5) head2007decathlon$Athlete<- enc2utf8(head2007decathlon$Athlete)
以下将删除不间断 space。
head2007decathlon$Athlete <- gsub(pattern="<U\+00A0>",replacement="",x=head2007decathlon$Athlete)

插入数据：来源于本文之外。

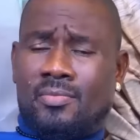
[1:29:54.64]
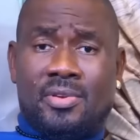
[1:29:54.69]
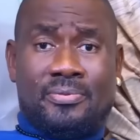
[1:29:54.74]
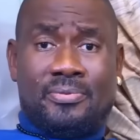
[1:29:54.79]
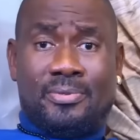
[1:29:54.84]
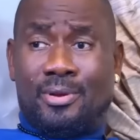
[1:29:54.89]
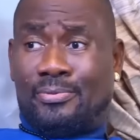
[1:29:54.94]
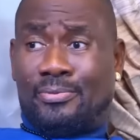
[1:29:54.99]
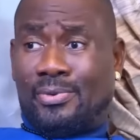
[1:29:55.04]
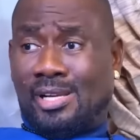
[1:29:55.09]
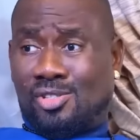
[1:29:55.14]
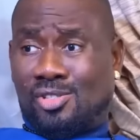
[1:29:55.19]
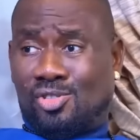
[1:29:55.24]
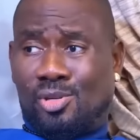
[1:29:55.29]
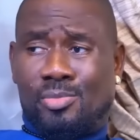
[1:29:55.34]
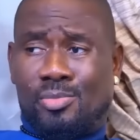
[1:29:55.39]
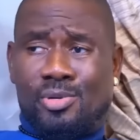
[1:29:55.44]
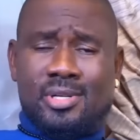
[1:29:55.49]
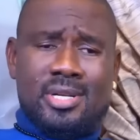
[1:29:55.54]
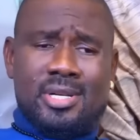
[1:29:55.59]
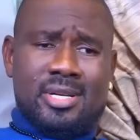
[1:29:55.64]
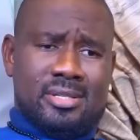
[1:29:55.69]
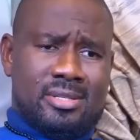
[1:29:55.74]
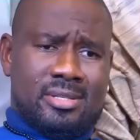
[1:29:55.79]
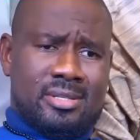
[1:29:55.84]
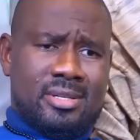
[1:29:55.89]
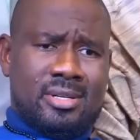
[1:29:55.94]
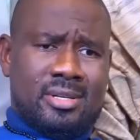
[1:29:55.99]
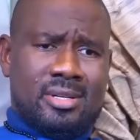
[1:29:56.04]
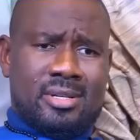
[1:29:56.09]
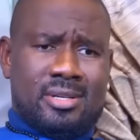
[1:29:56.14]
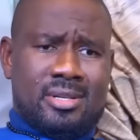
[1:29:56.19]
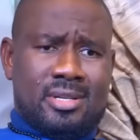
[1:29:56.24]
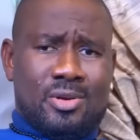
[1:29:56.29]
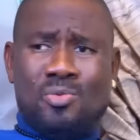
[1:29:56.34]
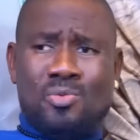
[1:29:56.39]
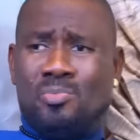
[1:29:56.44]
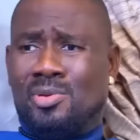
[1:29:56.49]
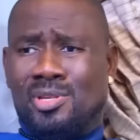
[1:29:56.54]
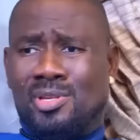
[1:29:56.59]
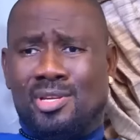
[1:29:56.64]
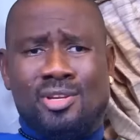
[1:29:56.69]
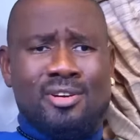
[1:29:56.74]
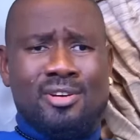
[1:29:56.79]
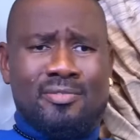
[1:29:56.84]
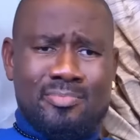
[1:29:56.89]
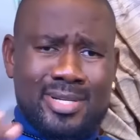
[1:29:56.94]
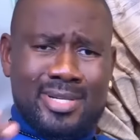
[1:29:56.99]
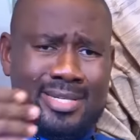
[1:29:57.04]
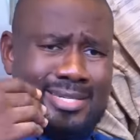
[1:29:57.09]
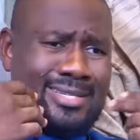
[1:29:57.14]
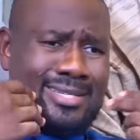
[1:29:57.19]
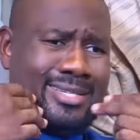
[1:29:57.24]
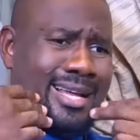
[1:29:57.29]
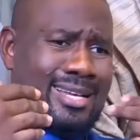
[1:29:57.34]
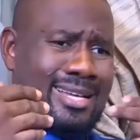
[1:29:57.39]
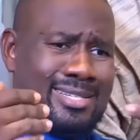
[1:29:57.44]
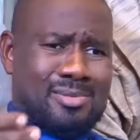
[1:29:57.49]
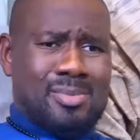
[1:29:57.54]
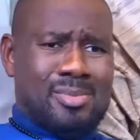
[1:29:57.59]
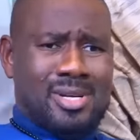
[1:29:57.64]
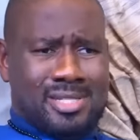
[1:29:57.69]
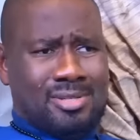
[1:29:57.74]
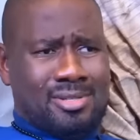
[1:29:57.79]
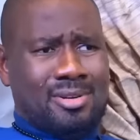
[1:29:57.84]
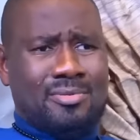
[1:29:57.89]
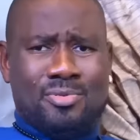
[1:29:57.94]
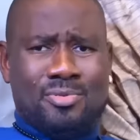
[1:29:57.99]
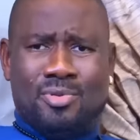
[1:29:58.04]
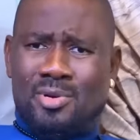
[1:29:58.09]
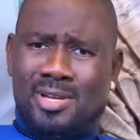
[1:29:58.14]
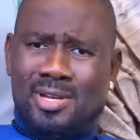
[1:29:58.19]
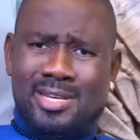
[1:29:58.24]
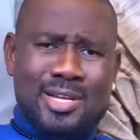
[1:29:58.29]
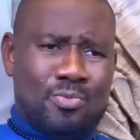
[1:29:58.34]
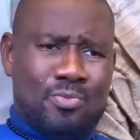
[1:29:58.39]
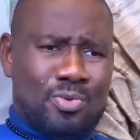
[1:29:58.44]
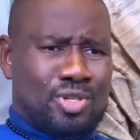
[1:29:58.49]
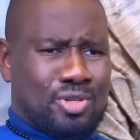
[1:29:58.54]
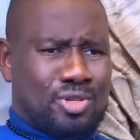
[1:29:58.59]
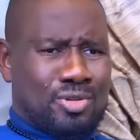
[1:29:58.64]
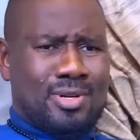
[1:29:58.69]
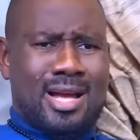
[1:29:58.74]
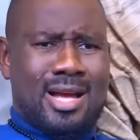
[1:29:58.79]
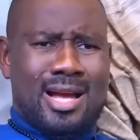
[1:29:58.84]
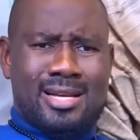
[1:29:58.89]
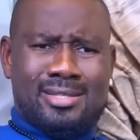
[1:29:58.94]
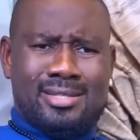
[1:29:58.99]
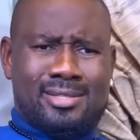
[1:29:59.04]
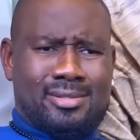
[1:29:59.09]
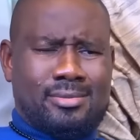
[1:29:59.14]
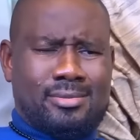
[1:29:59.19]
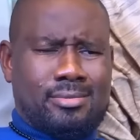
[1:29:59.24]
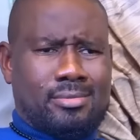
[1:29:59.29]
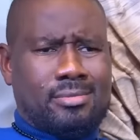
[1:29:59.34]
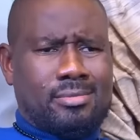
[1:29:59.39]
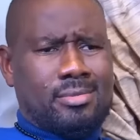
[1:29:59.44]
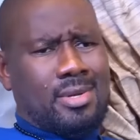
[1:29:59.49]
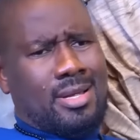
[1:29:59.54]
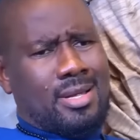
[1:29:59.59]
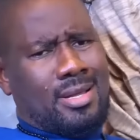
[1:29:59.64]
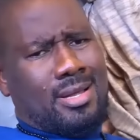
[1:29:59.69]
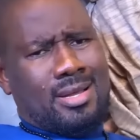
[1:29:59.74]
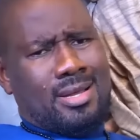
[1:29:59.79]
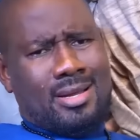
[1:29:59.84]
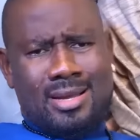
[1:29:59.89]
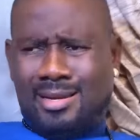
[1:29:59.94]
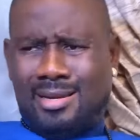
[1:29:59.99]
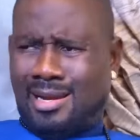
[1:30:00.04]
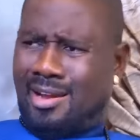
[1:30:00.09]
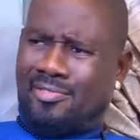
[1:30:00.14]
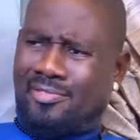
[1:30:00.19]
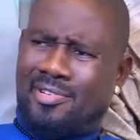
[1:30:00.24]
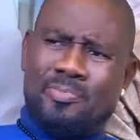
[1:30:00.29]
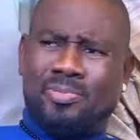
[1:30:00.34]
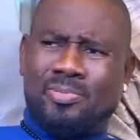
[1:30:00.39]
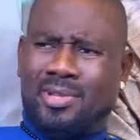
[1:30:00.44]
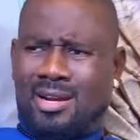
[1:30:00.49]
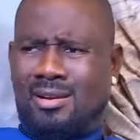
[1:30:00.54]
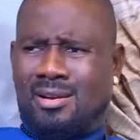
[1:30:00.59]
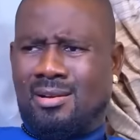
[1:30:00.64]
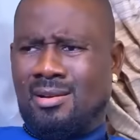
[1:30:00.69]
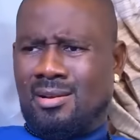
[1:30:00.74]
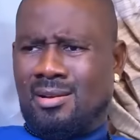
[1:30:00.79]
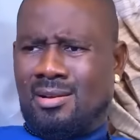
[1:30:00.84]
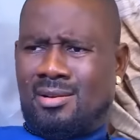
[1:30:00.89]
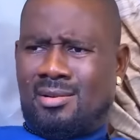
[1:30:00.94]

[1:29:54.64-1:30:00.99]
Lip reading: It's not for stubbornness. There won't be need of me disguising myself, going in with you guys. And I raped her.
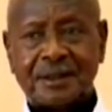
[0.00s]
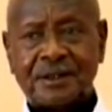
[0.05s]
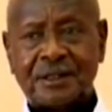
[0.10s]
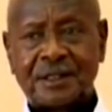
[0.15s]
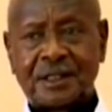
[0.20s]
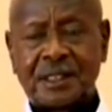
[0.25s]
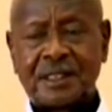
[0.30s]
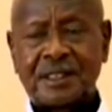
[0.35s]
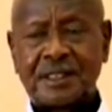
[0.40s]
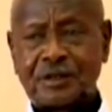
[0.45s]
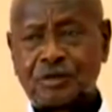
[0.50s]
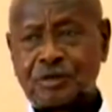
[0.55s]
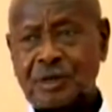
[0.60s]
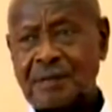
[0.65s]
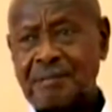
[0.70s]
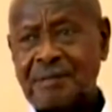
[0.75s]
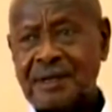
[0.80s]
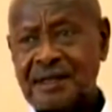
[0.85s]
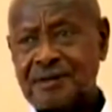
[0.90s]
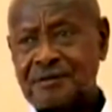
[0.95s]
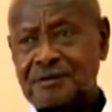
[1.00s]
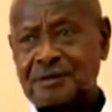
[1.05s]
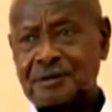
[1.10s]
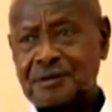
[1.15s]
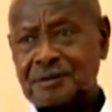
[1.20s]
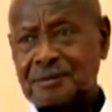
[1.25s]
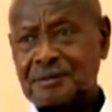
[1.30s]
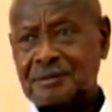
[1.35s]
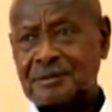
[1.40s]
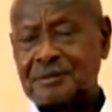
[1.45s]
The Kenyans were buying
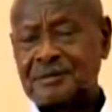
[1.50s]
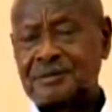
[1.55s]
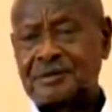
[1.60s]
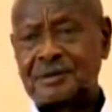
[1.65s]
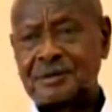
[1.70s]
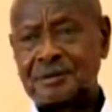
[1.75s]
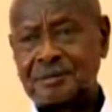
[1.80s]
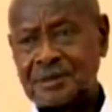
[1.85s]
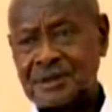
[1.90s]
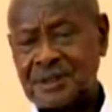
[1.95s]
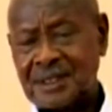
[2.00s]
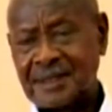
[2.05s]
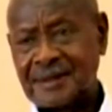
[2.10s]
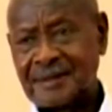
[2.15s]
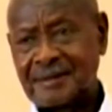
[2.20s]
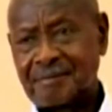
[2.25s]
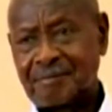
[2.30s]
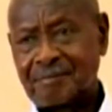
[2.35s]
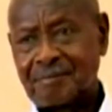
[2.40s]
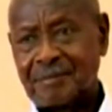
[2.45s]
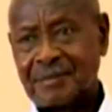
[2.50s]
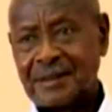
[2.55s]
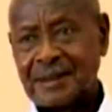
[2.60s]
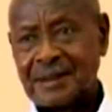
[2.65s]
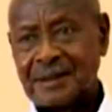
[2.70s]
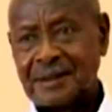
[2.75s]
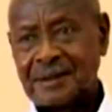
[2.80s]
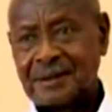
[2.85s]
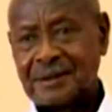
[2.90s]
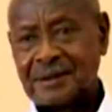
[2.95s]
from, from here.
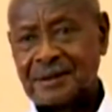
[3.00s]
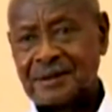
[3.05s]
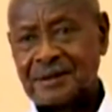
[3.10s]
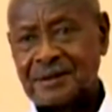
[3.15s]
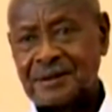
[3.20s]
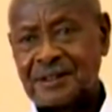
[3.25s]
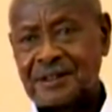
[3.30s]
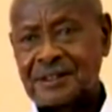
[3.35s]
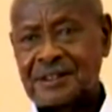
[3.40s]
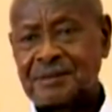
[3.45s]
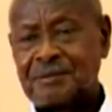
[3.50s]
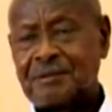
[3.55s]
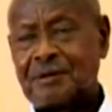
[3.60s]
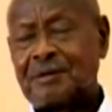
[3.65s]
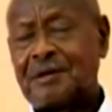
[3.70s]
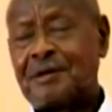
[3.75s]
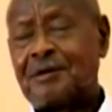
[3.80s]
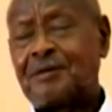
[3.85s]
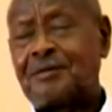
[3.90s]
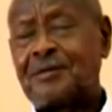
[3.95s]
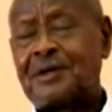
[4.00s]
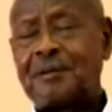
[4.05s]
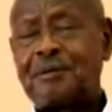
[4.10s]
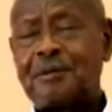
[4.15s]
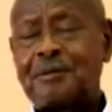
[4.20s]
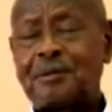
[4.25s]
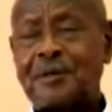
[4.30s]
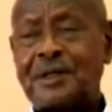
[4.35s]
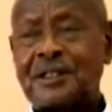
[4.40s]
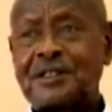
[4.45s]
Then some of our
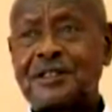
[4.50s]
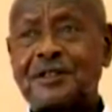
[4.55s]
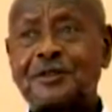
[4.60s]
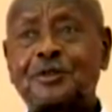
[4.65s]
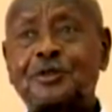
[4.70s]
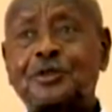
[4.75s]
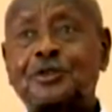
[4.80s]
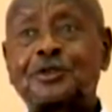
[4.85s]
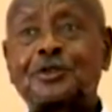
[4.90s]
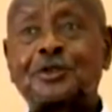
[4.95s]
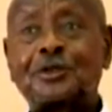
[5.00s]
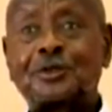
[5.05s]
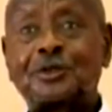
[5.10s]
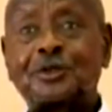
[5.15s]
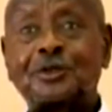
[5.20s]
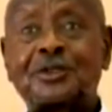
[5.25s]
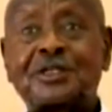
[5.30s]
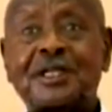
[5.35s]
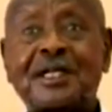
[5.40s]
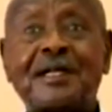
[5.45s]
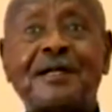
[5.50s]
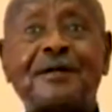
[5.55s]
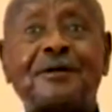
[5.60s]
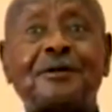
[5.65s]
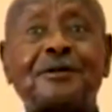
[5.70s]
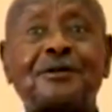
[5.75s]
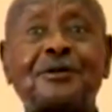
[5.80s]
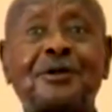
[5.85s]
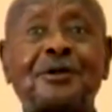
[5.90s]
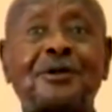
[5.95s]
people wanted to, to say,
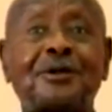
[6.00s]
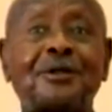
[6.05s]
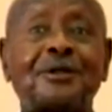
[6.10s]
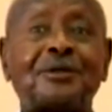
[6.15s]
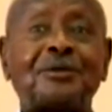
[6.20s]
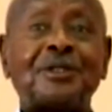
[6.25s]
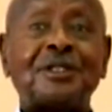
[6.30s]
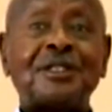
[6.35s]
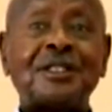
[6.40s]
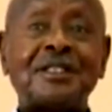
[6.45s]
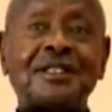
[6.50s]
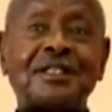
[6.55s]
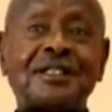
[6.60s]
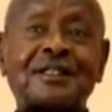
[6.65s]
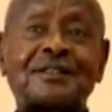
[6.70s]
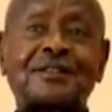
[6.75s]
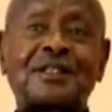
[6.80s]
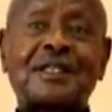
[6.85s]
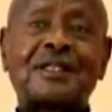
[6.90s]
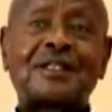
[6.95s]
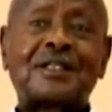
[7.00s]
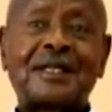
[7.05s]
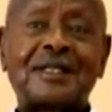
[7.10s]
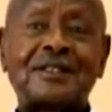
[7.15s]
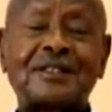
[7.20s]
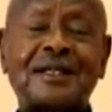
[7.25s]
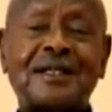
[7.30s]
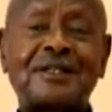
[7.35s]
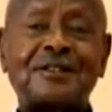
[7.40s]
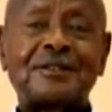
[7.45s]
oh, no, we need the
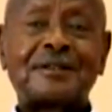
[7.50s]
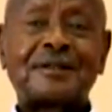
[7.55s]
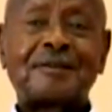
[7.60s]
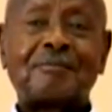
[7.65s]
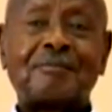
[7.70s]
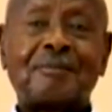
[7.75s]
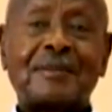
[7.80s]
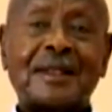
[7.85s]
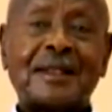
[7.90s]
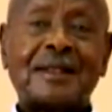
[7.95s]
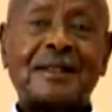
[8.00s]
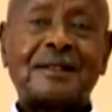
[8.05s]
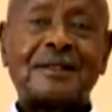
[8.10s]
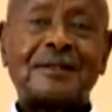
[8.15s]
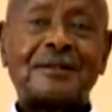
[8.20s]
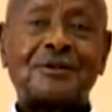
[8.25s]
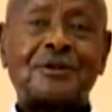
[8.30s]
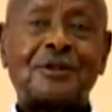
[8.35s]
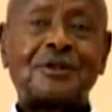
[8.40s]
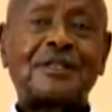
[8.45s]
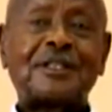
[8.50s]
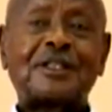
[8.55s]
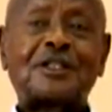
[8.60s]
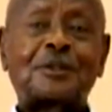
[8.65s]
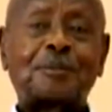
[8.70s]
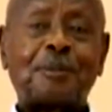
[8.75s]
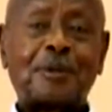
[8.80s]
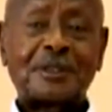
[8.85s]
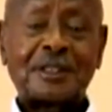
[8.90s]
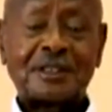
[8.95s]
sanitizers don't
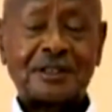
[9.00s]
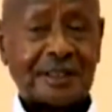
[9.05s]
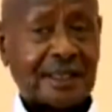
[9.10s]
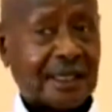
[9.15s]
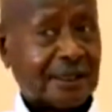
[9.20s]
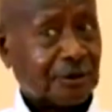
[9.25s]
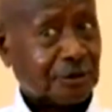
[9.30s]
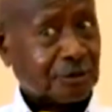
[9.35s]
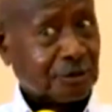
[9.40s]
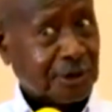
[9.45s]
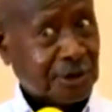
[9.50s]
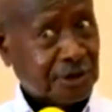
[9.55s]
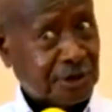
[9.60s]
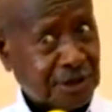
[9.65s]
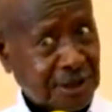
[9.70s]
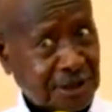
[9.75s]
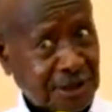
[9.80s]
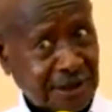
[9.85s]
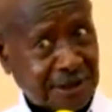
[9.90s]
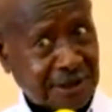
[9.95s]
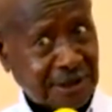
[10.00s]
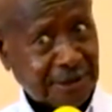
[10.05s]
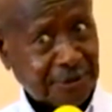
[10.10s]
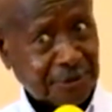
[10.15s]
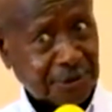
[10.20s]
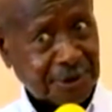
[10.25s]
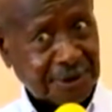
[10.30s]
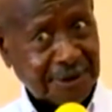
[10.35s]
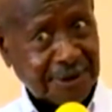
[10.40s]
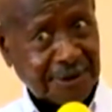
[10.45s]
export. I said, I don't want to hear that
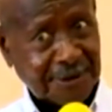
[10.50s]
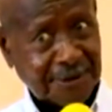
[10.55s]
language.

不确定如何转换其他字符。一个问题可能是代码不完全是 R 视为 UTF-8 的格式。
一个例子:
iconv('\u008A', from="UTF-8", to="LATIN1")
这似乎有效果,与尝试转换 U+008A
相反。虽然
输出是:
[1] "\x8a"
不是你想要的角色。希望这能有所帮助。
我在在线手动提取数据后清理数据集时遇到一些问题 - 我猜这些是编码问题。我在尝试删除 "Athlete" 列 cels 中的 "U+00A0" 以及运算符括号时遇到问题。我查了下对应的UTF-8编码,是"No-Break-Space"的。我也不确定如何替换其他 UTF-8 字符以使名称清晰易读 - 例如让 U+008A 显示为 Š.
数据子集
head2007decathlon <- structure(list(Rank = 1:6, Athlete = c("<U+00A0>Roman <U+008A>ebrle<U+00A0>(CZE)", "<U+00A0>Maurice Smith<U+00A0>(JAM)", "<U+00A0>Dmitriy Karpov<U+00A0>(KAZ)", "<U+00A0>Aleksey Drozdov<U+00A0>(RUS)", "<U+00A0>Andr<e9> Niklaus<U+00A0>(GER)", "<U+00A0>Aleksey Sysoyev<U+00A0>(RUS)"), Total = c(8676L, 8644L, 8586L, 8475L, 8371L, 8357L), `100m` = c(11.04, 10.62, 10.7, 10.97, 11.12, 10.8), LJ = c(7.56, 7.5, 7.19, 7.25, 7.42, 7.01), SP = c(15.92, 17.32, 16.08, 16.49, 14.12, 16.16), HJ = c(2.12, 1.97, 2.06, 2.12, 2.06, 2.03), `400m` = c(48.8, 47.48, 47.44, 50, 49.4, 48.42), `110mh` = c(14.33, 13.91, 14.03, 14.76, 14.51, 14.59), DT = c(48.75, 52.36, 48.95, 48.62, 44.48, 49.76), PV = c(4.8, 4.8, 5, 5, 5.3, 4.9), JT = c(71.18, 53.61, 59.84, 65.51, 63.28, 57.75), `1500m` = c(275.32, 273.52, 279.68, 276.93, 272.5, 276.16), Year = structure(c(1L, 1L, 1L, 1L, 1L, 1L), .Label = "2007", class = "factor"), Nationality = c(NA, NA, NA, NA, NA, NA)), .Names = c("Rank", "Athlete", "Total", "100m", "LJ", "SP", "HJ", "400m", "110mh", "DT", "PV", "JT", "1500m", "Year", "Nationality"), row.names = c(NA, -6L), class = c("tbl_df", "tbl", "data.frame"))
这是我迄今为止尝试过但没有成功的方法:
1) head2007decathlon$Athlete <- gsub(pattern="\U00A0",replacement="",x=head2007decathlon$Athlete)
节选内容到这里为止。